I have about 50M events, each being described by tags. There are 4 tag
types (places, speakers, topics, industries).

  1. Tags are hierarchical, for example, "Eric Schmidt" is filed under
    Google who is filed under Tech companies. So, whenever Eric is at an event,
    all three tags are associated with the event.
  2. Different tags can have different popularity, meaning "Eric Schmidt"
    would have a popularity of 100, but "Eileen Naughton" would have a
    popularity of "10".
  3. The popularity does not apply hierarchically.

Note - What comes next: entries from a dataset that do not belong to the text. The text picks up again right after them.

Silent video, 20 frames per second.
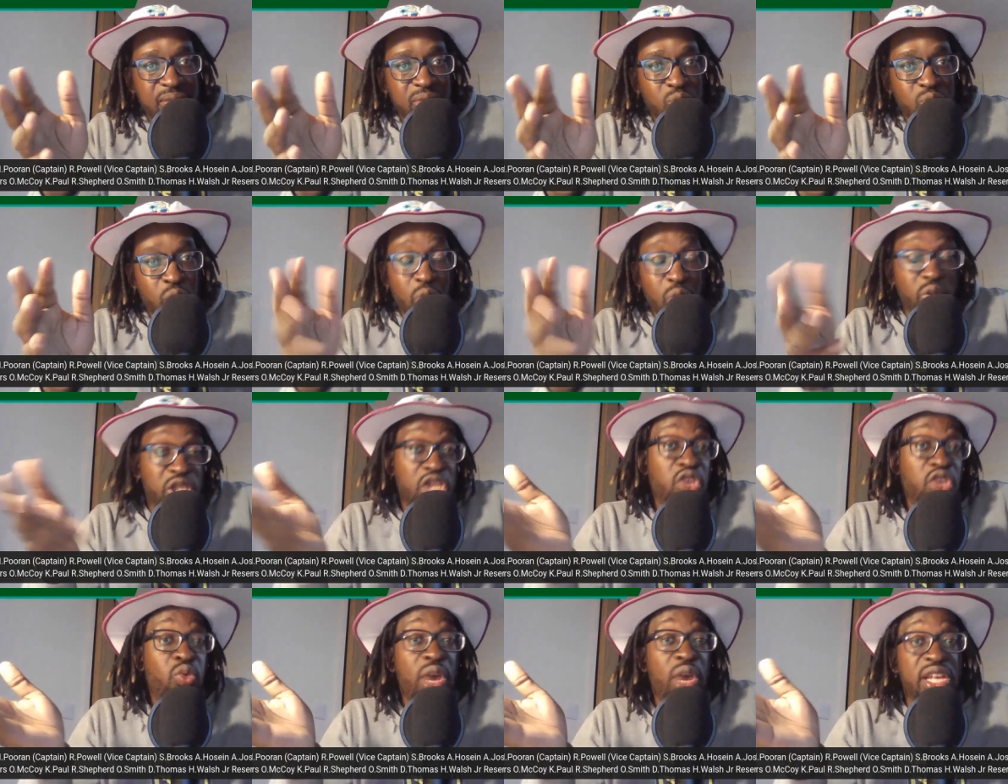Well, we
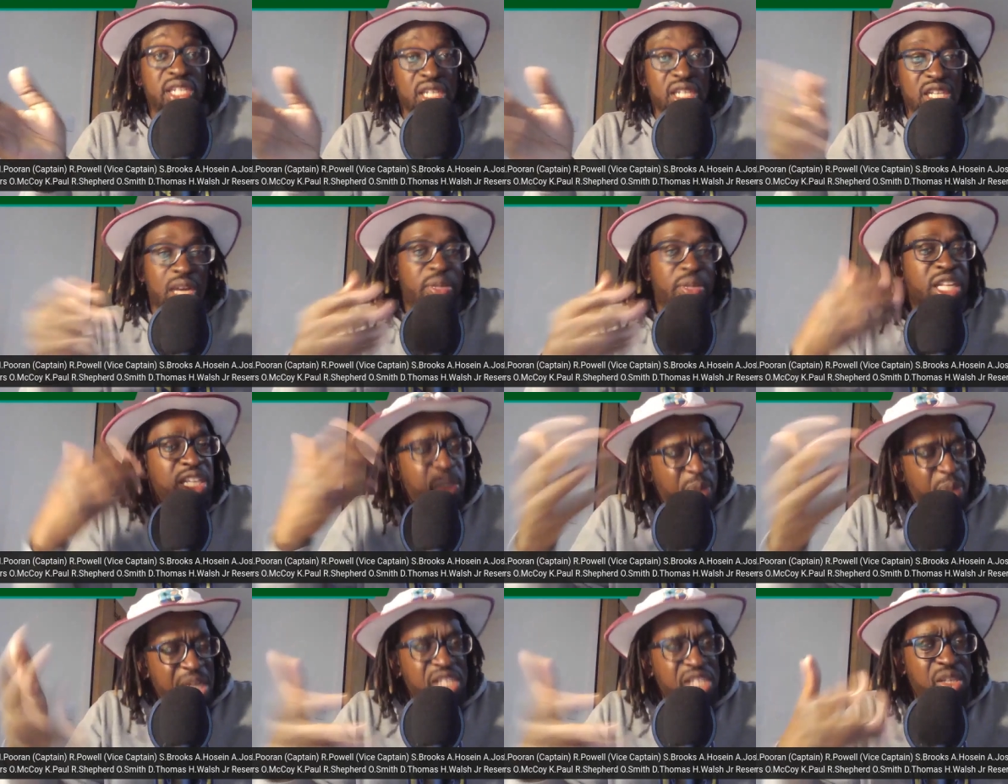don't know where he's going to come in. It
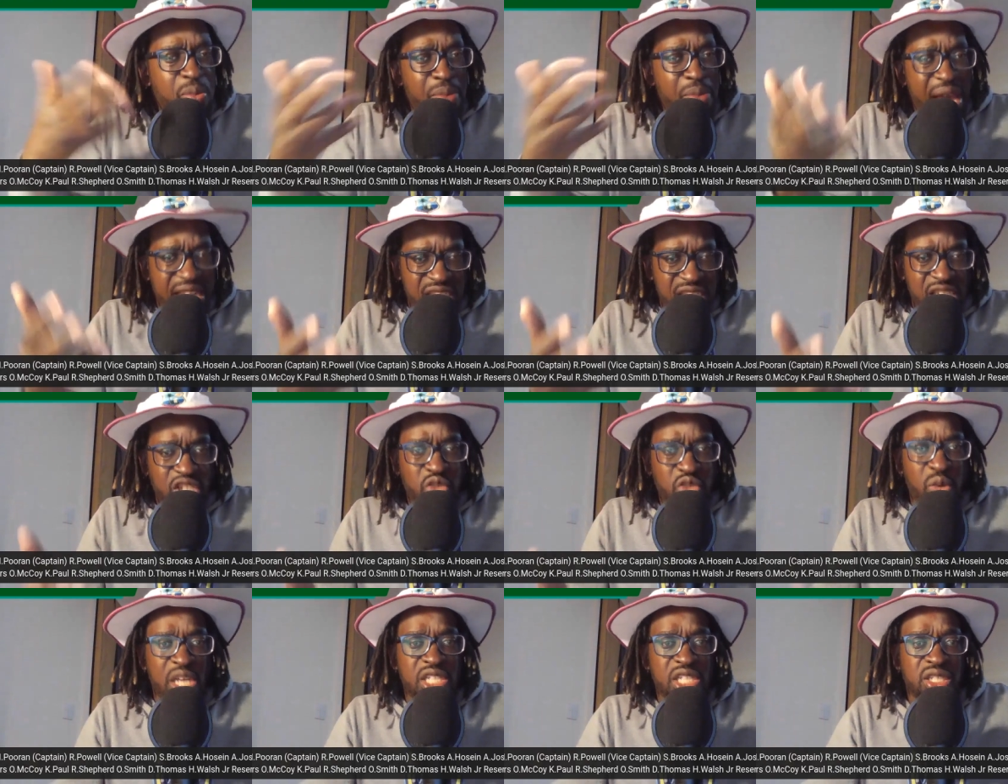depends on match
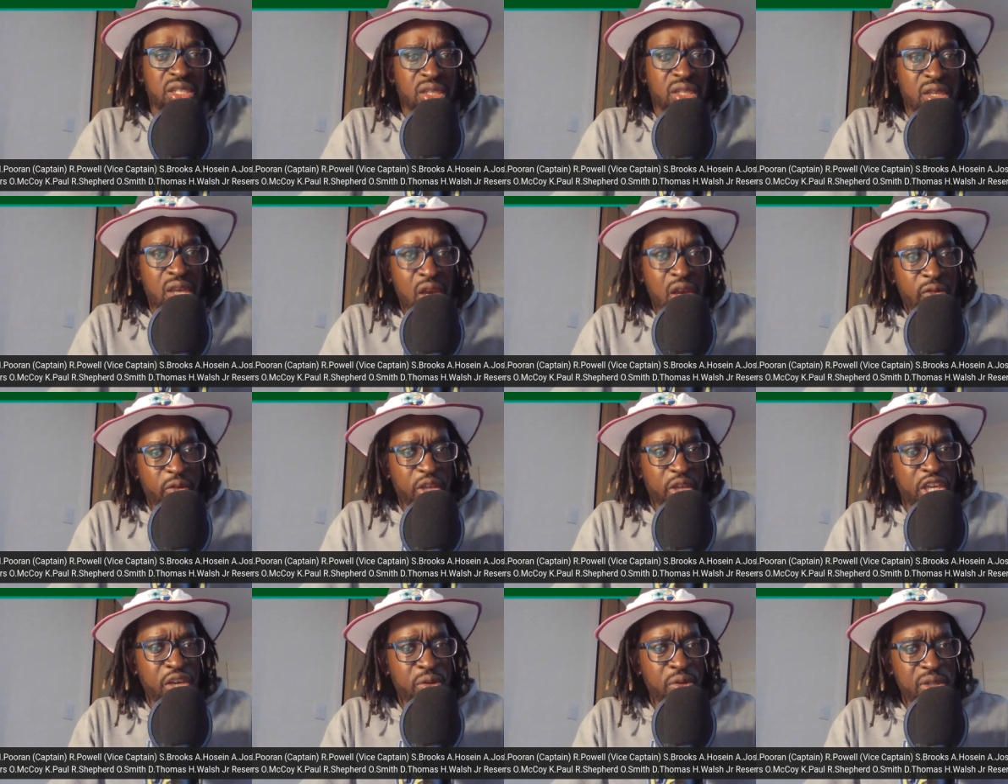situation
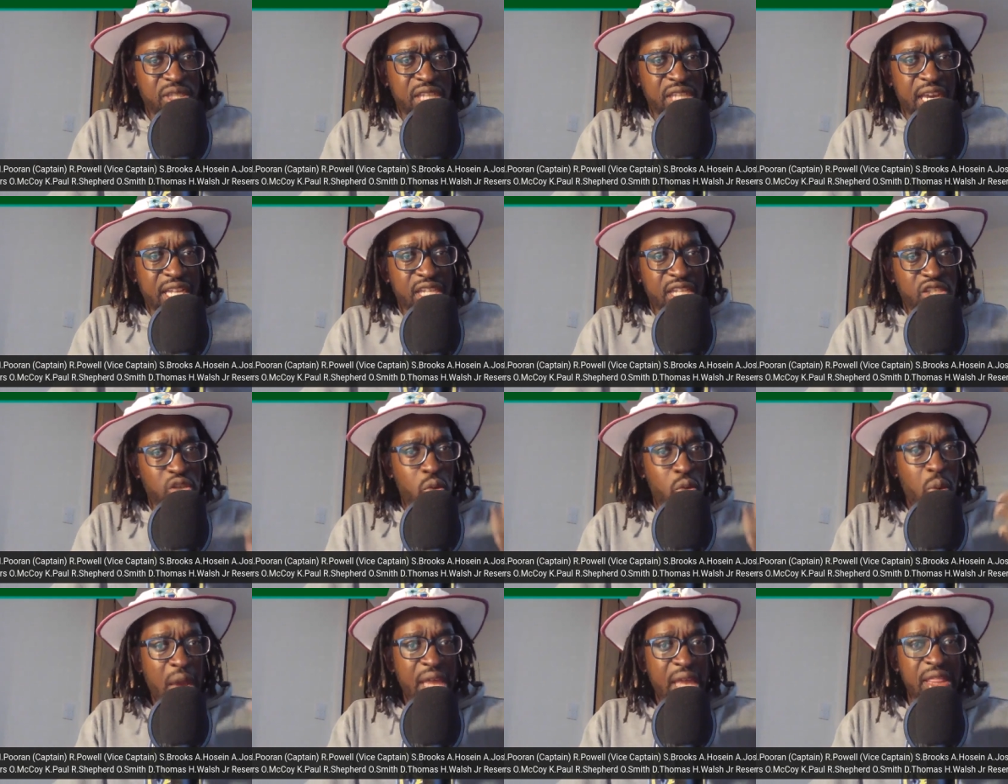for Akeal Hosein as
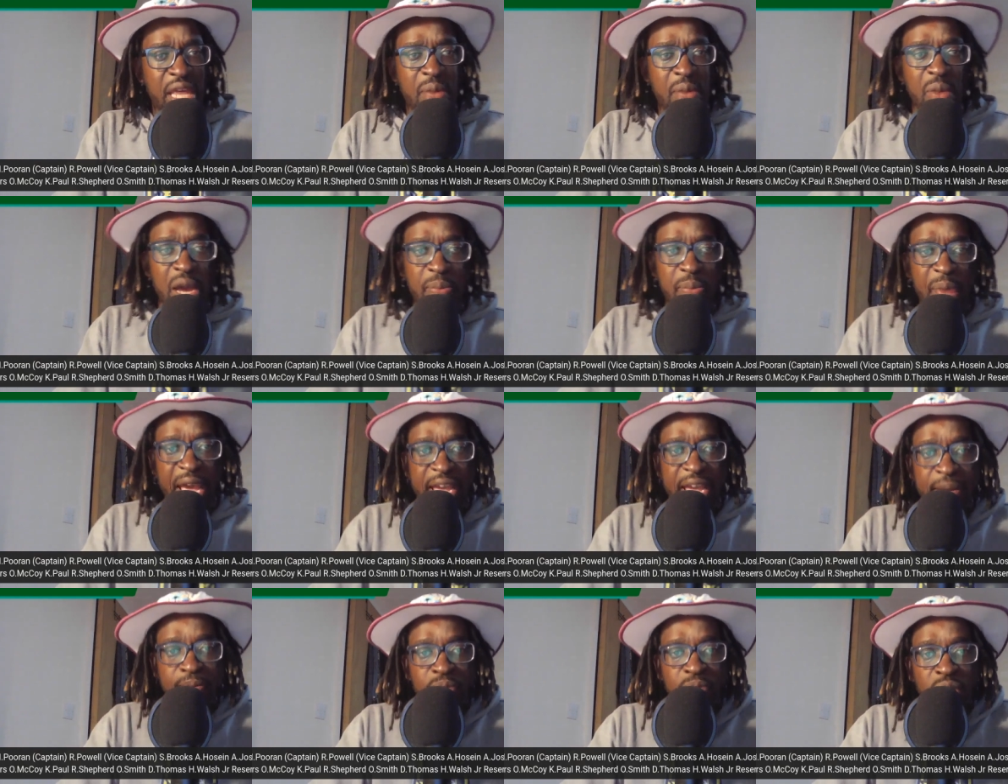to where they might
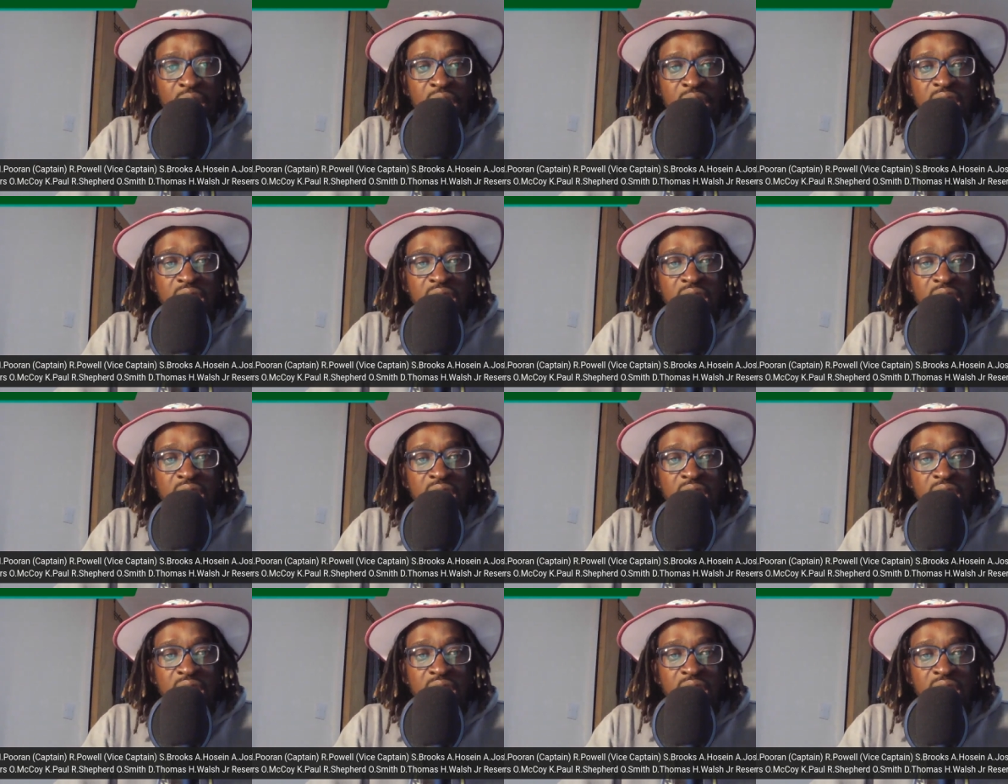bat him.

That means that, if "Eric
    Schmidt" would leave Google for Foursquare, his popularity would still be
    100 and Foursquare would still have popularity 50.

Now, imagine a left-hand menu with 4 sections:

Places

Paris
London
New York
[more]

Speakers

Google
Facebook
Marc Zuckerberg
[more]

and so on.

Whenever the user clicks on a tag, I want the menu to reflect the results
(faceted search). The twist is that when deciding to show "Google" vs "Eric
Schmidt" vs"Foursquare" in the first three tags in each section, I want to
make sure the most popular tag is shown higher, based on the [number of
matching events] * [tag popularity]. That means that if there are 3
matching events for "Foursquare" and only one for "Eric Schmidt" it should
show Foursquare first, with a score of 3*50 = 150 vs Schmidt's 1 * 100.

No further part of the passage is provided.